Why: Image guidance needs contiguous, isotropic, geometrically accurate 3D data that can be co-registered with the patient in the operating theatre and fused with CT. Standard 2D clinical sequences have gaps and thick slices that are unsuitable; the STEALTH protocol provides seamless whole-head coverage, fiducial-compatible geometry, and clear lesion enhancement.
Example: Before a craniotomy, a post-contrast isotropic 3D T1 “STEALTH” volume is acquired, fused with the planning CT, and loaded into the StealthStation so the surgeon can navigate to the tumour in real time.
Image-guided surgery / stereotactic navigation
Using registered pre-operative imaging to track instruments relative to the patient’s anatomy during surgery.
Why: Improves accuracy and safety when targeting deep or eloquent-area lesions.
Example: A navigation pointer displays its tip position on the fused MRI/CT volume as the surgeon approaches a lesion.
Fiducial markers
Reference points — skin markers or anatomical landmarks — used to register imaging to the patient.
Why: Registration accuracy of the navigation system depends on well-placed fiducials.
Example: Adhesive scalp fiducials visible on the STEALTH scan are matched to the patient’s head at the start of surgery.

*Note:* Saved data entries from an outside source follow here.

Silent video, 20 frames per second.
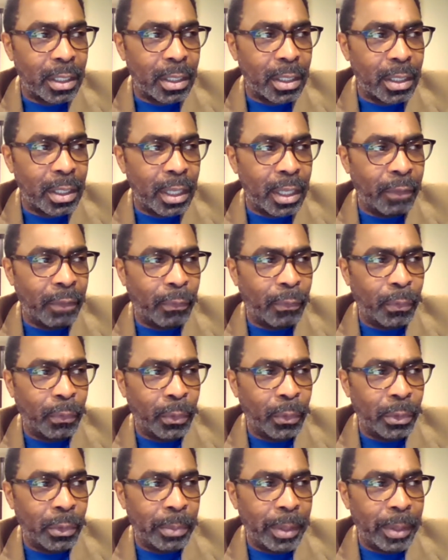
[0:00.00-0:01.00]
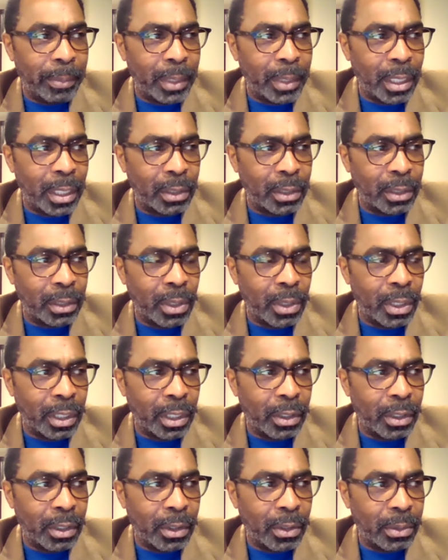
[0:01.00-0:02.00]
If we remember not too long
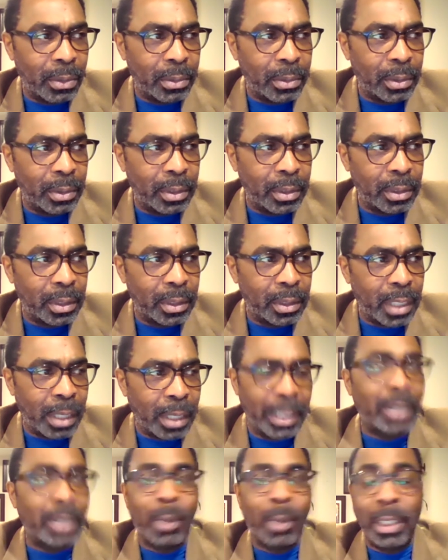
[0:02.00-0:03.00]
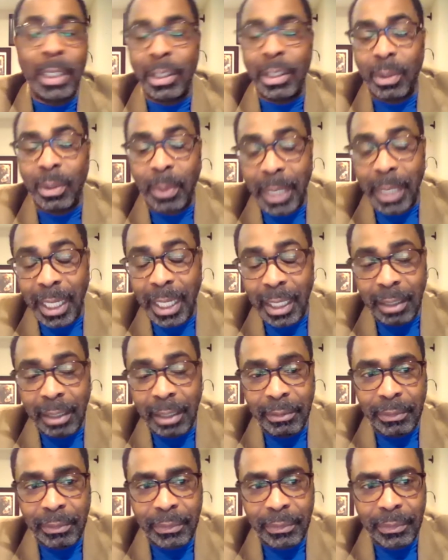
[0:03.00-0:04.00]
ago, in 2012,
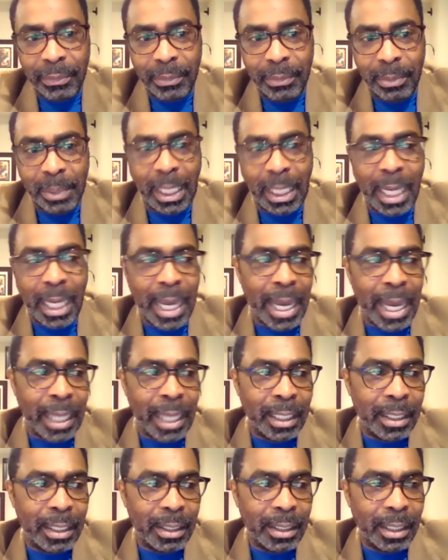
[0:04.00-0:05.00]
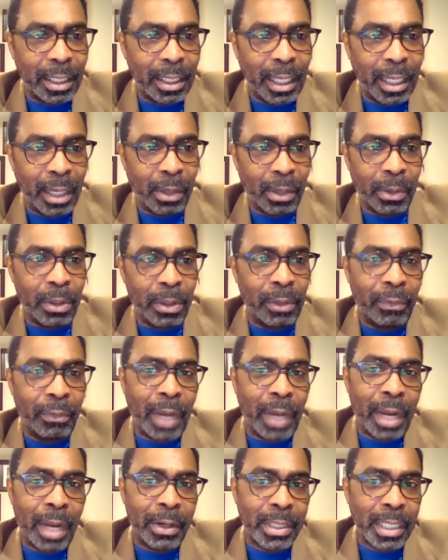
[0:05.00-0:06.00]
we had a
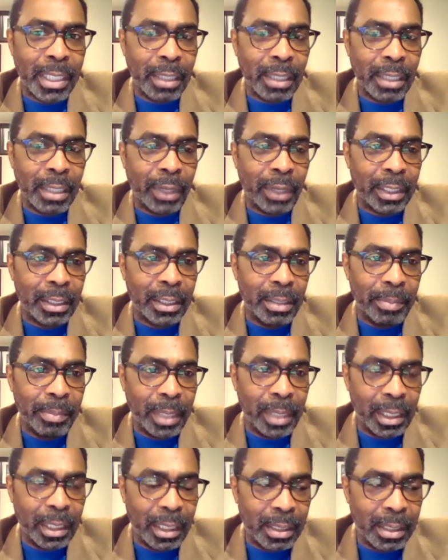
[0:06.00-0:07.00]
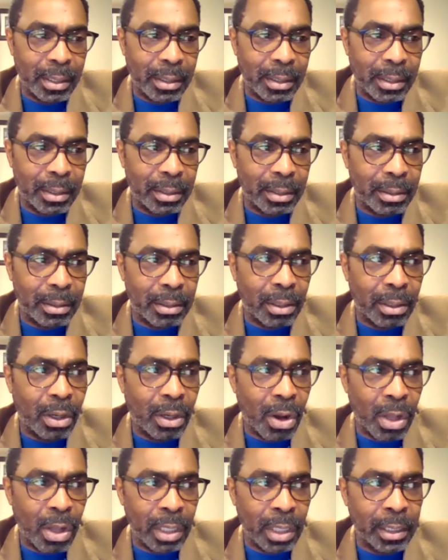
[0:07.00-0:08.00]
coronavirus that affected the Middle East
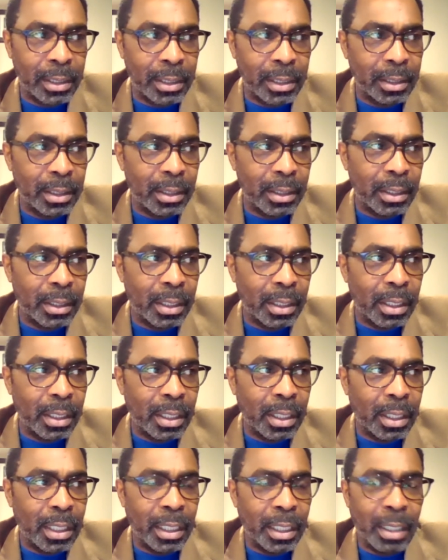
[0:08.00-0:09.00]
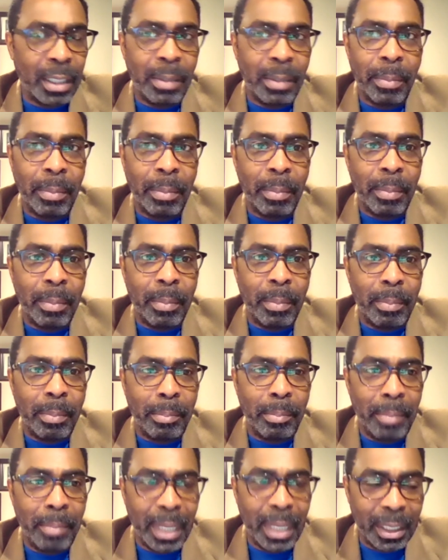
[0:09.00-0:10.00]
called the
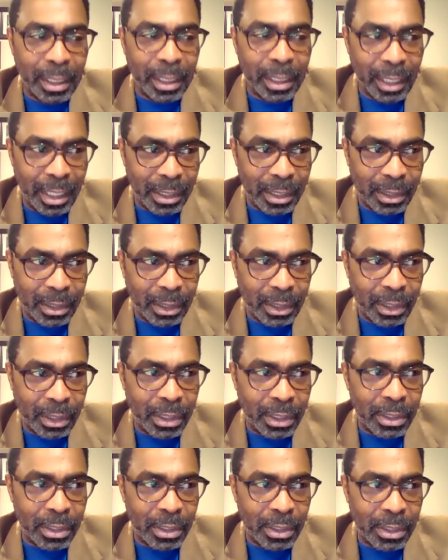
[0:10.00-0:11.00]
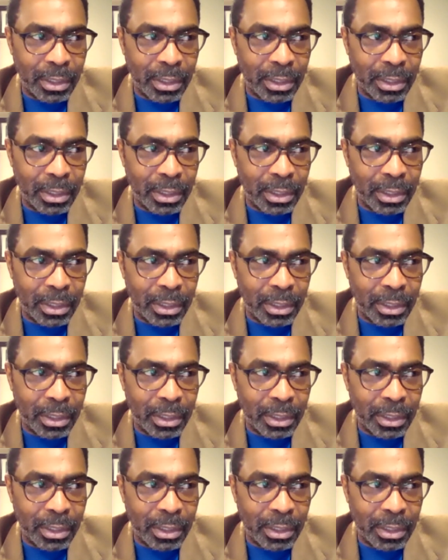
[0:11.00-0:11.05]
Middle Eastern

MRI–CT fusion for planning
Co-registering a 3D MRI with a planning CT to combine soft-tissue and bony/dose information.
Why: Surgery and radiotherapy need MRI lesion detail aligned to CT geometry used by planning and navigation systems.
Example: A radiotherapy plan overlays the MRI-defined tumour on the CT used for dose calculation.
Educational reference only — not a substitute for local imaging protocols, device labelling, or clinical judgement. Vendor sequence names are trademarks of their respective manufacturers.